::: Study material :::

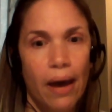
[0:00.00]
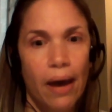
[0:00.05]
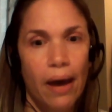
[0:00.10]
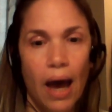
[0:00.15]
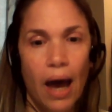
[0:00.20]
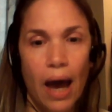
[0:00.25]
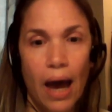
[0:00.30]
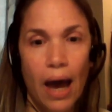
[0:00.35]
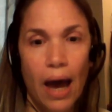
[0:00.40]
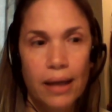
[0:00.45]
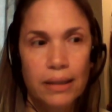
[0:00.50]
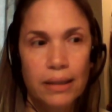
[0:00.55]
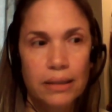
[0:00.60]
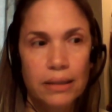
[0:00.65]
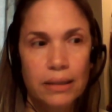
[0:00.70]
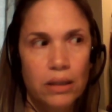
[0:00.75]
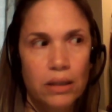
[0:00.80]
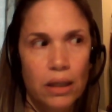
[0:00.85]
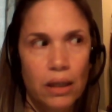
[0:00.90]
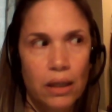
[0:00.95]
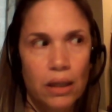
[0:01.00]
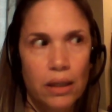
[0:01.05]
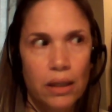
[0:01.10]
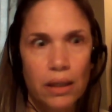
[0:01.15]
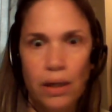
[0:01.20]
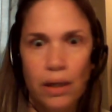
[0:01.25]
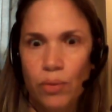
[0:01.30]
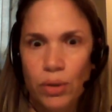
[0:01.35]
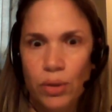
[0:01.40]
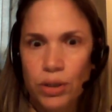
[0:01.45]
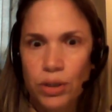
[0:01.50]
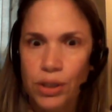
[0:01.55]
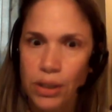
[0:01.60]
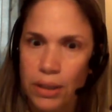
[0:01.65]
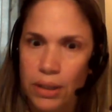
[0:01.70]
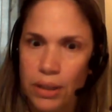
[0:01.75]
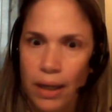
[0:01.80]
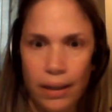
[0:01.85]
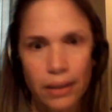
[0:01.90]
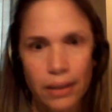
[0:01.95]
and there were
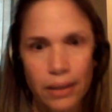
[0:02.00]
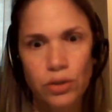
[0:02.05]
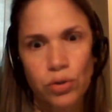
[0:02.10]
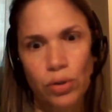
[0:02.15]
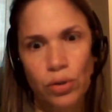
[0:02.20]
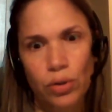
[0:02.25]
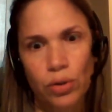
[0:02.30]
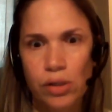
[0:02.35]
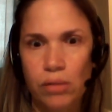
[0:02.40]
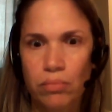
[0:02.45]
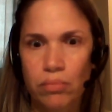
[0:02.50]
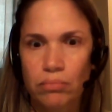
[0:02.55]
just dinosaurs,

:::

== What to produce ==
Would you copy out every line of the data above exactly, minus the pictures?

== Task result ==
[0:00.00]
[0:00.05]
[0:00.10]
[0:00.15]
[0:00.20]
[0:00.25]
[0:00.30]
[0:00.35]
[0:00.40]
[0:00.45]
[0:00.50]
[0:00.55]
[0:00.60]
[0:00.65]
[0:00.70]
[0:00.75]
[0:00.80]
[0:00.85]
[0:00.90]
[0:00.95]
[0:01.00]
[0:01.05]
[0:01.10]
[0:01.15]
[0:01.20]
[0:01.25]
[0:01.30]
[0:01.35]
[0:01.40]
[0:01.45]
[0:01.50]
[0:01.55]
[0:01.60]
[0:01.65]
[0:01.70]
[0:01.75]
[0:01.80]
[0:01.85]
[0:01.90]
[0:01.95]
and there were
[0:02.00]
[0:02.05]
[0:02.10]
[0:02.15]
[0:02.20]
[0:02.25]
[0:02.30]
[0:02.35]
[0:02.40]
[0:02.45]
[0:02.50]
[0:02.55]
just dinosaurs,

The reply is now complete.